Joscelyn Truitt to Continue Social Work Career at Tanzanian Orphanage
By Barbara Jester
Joscelyn Truitt, graduating today with a B.S. degree from the Silver School of Social Work, spent the last year and a half working at Bellevue Hospital in the Program for Survivors of Torture (PSOT), where she helped provide social services for individuals who have survived severe political and religious persecution in countries as far flung as Tibet, Chad, and Russia.
“These are unbelievable people, with the most horrible stories,” says Truitt. “Yet they have survived, and are kind, connected to their roots, eager to learn, sympathetic,” she says.
This was not an unusual pursuit for the young woman from Washington, D.C., who, as a student in that city’s public schools, was disturbed by the racism and separatism of the students, and worked on outreach programs in her teen years.
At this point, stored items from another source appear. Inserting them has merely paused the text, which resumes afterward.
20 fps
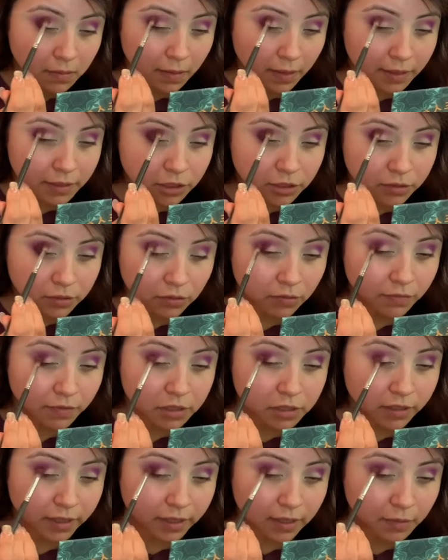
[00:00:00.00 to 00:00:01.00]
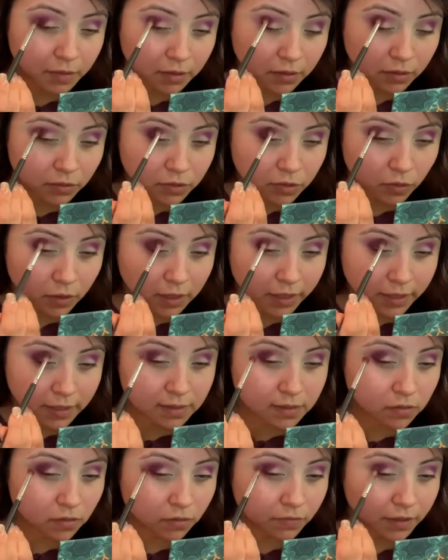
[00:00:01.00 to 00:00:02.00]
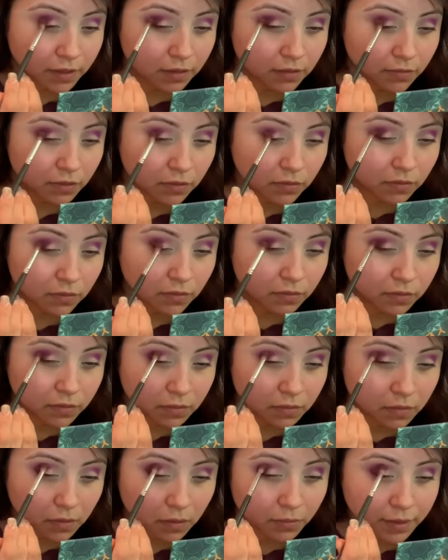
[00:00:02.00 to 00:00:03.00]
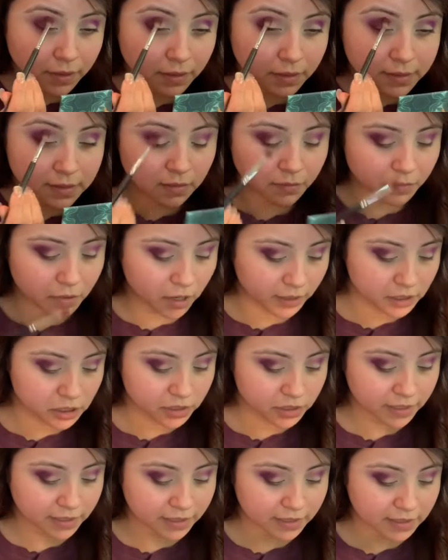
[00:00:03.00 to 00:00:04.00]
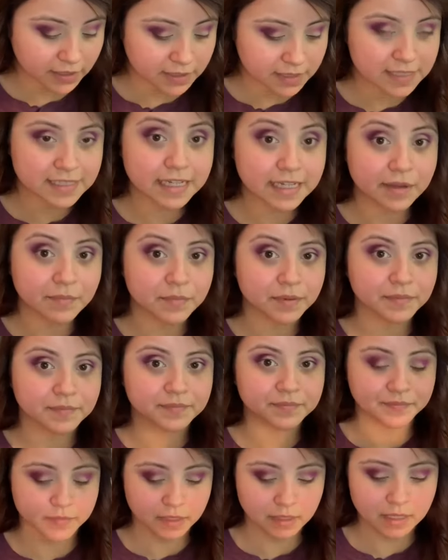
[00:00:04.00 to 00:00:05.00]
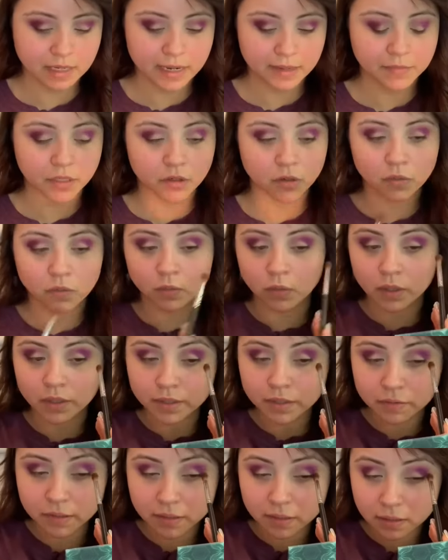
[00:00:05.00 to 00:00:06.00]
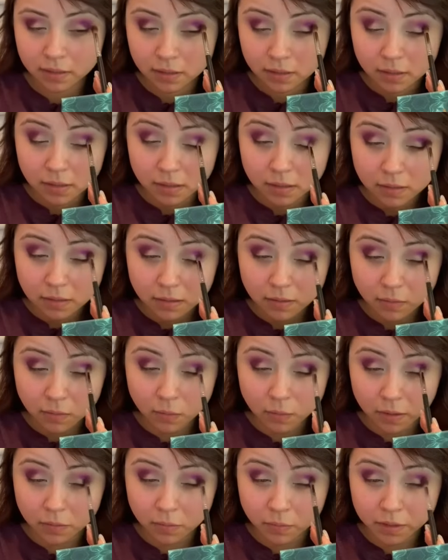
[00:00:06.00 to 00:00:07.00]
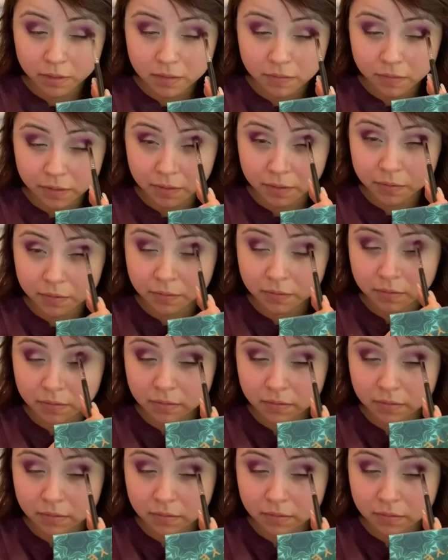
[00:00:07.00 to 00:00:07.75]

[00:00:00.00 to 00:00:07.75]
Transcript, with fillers: I just don't know if I should get him the little toilet. So if any of you already did the potty training step, let me know what you did what worked for you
At NYU she first became involved in Project HEALTH, a national volunteer organization that provides access to resources for lower-income families at a Family Health Desk in hospital emergency rooms. Besides working at the “desk,” she volunteered with teen mothers in a pilot program at Bellevue and at a soup kitchen in Harlem.
Her work with PSOT has run the gamut from helping clients obtain Medicaid to referring them to legal aid and housing assistance.
“We were with the clients from the beginning, so they knew they could trust us,” Truitt says, referring to herself and fellow Silver School student Jackie Espana, with whom she partnered.
Although she will no longer be at PSOT, Truitt will continue her work with international populations. In August she moves to Tanzania, where she will work with fellow graduate Christopher Gates at the NGO he has established there, the Janada L. Bachelor Foundation for Children. The foundation operates a group home for abandoned or abused girls.